### [Required work]
The pictures stay out. Please retype every line below exactly.
Given entries START
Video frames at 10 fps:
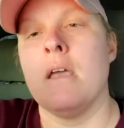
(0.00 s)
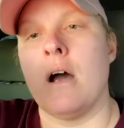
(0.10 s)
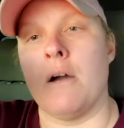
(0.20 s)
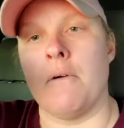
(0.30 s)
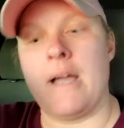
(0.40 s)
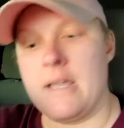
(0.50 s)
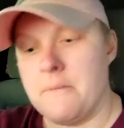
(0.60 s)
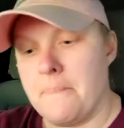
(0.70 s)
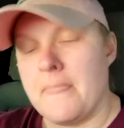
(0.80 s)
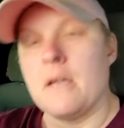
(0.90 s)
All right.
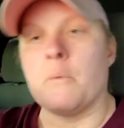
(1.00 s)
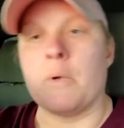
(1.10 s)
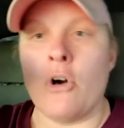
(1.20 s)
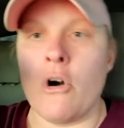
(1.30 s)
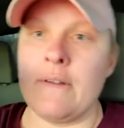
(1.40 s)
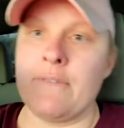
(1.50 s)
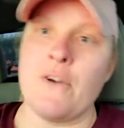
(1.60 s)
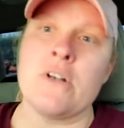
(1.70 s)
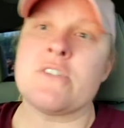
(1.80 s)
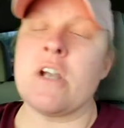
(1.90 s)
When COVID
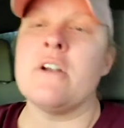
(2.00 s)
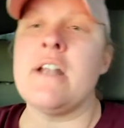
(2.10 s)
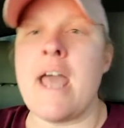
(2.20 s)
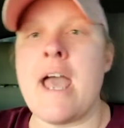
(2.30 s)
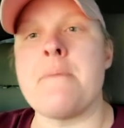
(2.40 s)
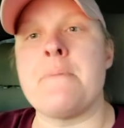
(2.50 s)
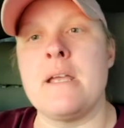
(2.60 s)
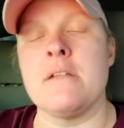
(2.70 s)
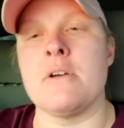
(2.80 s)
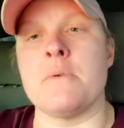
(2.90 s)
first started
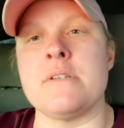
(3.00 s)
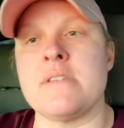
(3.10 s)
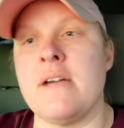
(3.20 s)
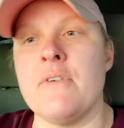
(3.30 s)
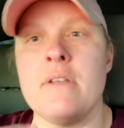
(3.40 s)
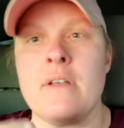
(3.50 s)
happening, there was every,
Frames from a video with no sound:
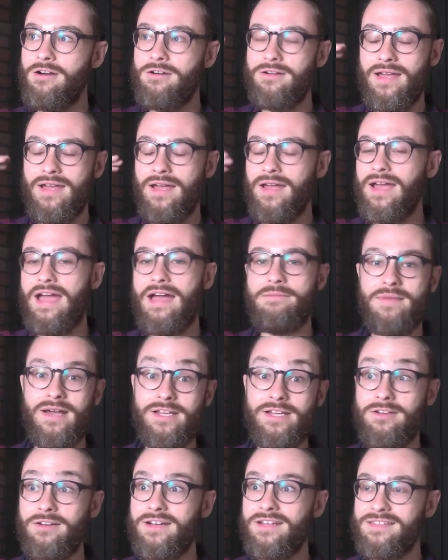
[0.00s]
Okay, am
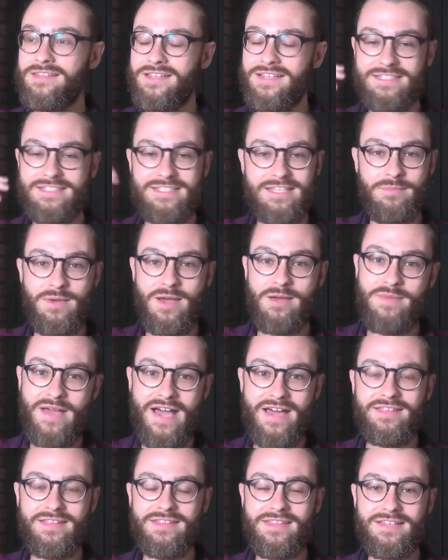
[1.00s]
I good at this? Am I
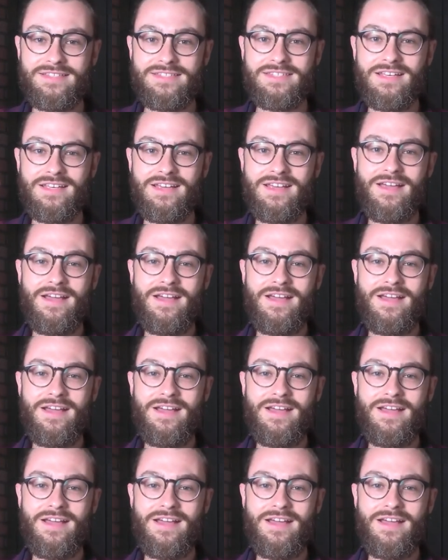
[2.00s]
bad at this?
Given entries END
### [Exercise result]
Video frames at 10 fps:
(0.00 s)
(0.10 s)
(0.20 s)
(0.30 s)
(0.40 s)
(0.50 s)
(0.60 s)
(0.70 s)
(0.80 s)
(0.90 s)
All right.
(1.00 s)
(1.10 s)
(1.20 s)
(1.30 s)
(1.40 s)
(1.50 s)
(1.60 s)
(1.70 s)
(1.80 s)
(1.90 s)
When COVID
(2.00 s)
(2.10 s)
(2.20 s)
(2.30 s)
(2.40 s)
(2.50 s)
(2.60 s)
(2.70 s)
(2.80 s)
(2.90 s)
first started
(3.00 s)
(3.10 s)
(3.20 s)
(3.30 s)
(3.40 s)
(3.50 s)
happening, there was every,
Frames from a video with no sound:
[0.00s]
Okay, am
[1.00s]
I good at this? Am I
[2.00s]
bad at this?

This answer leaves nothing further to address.